━━━━━ Data shown ━━━━━

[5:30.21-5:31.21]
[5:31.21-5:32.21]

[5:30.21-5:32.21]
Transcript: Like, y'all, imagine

━━━━━
━━━━━ Data shown ━━━━━

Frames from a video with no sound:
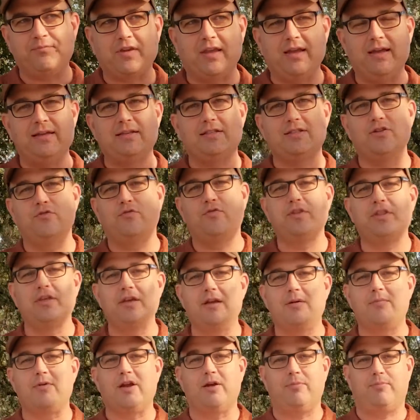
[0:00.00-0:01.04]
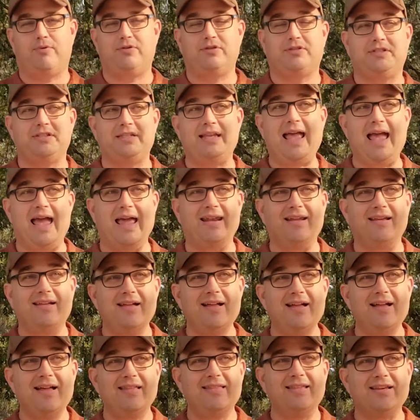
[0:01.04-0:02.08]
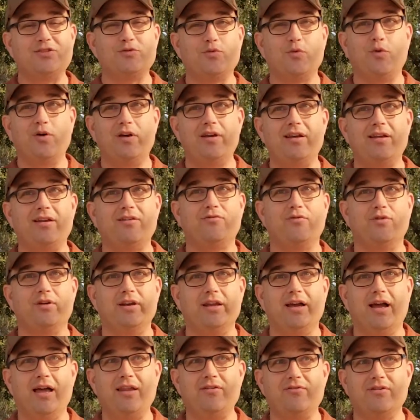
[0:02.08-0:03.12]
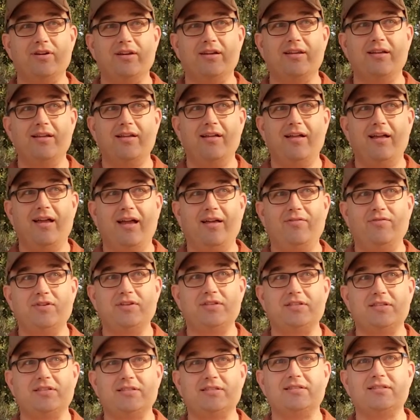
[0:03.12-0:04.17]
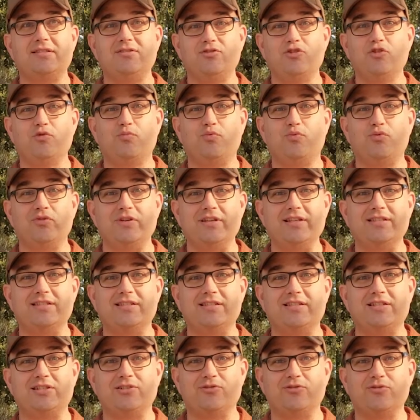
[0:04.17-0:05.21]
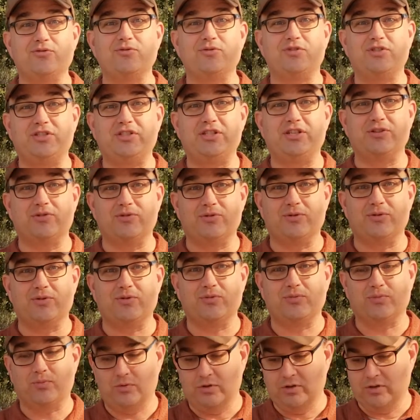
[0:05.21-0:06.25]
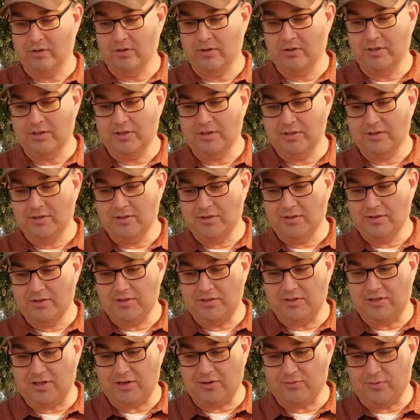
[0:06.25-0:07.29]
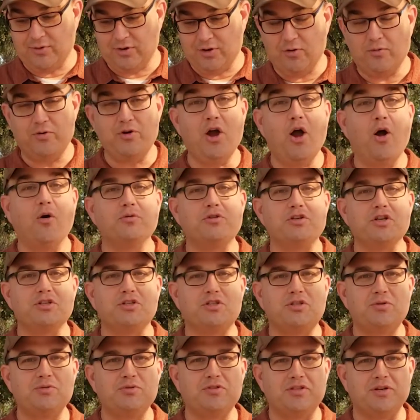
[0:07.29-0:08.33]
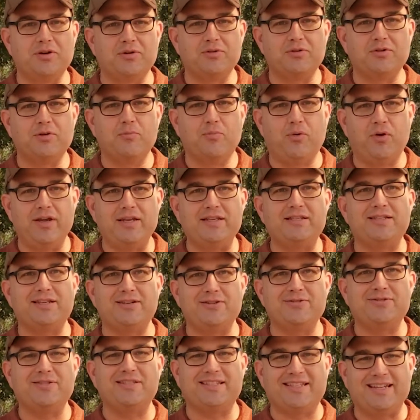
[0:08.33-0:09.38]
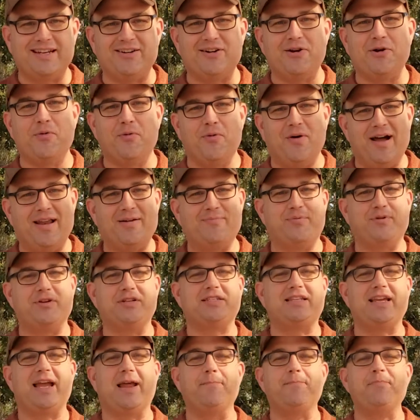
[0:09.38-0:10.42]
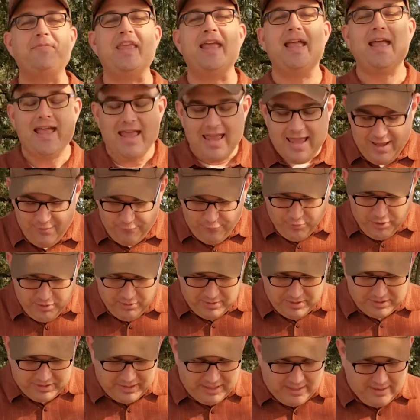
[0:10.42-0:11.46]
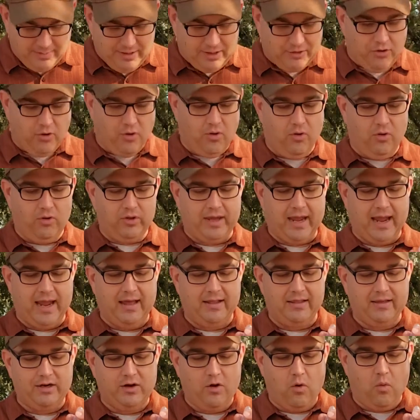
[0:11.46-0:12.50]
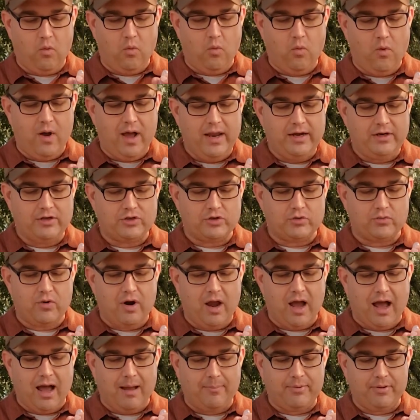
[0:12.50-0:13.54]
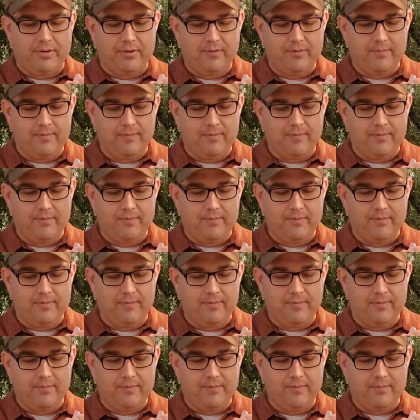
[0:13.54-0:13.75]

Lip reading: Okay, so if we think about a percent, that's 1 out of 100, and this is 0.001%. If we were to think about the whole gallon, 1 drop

━━━━━

■ **Your assignment**: In the entries above, every line from the line with "[0:09.38-0:10.42]" to the line with "Lip reading: Okay, so" is to be printed exactly, with both ends included and pictures excluded.

■ **Result**:
[0:09.38-0:10.42]
[0:10.42-0:11.46]
[0:11.46-0:12.50]
[0:12.50-0:13.54]
[0:13.54-0:13.75]

Lip reading: Okay, so if we think about a percent, that's 1 out of 100, and this is 0.001%. If we were to think about the whole gallon, 1 drop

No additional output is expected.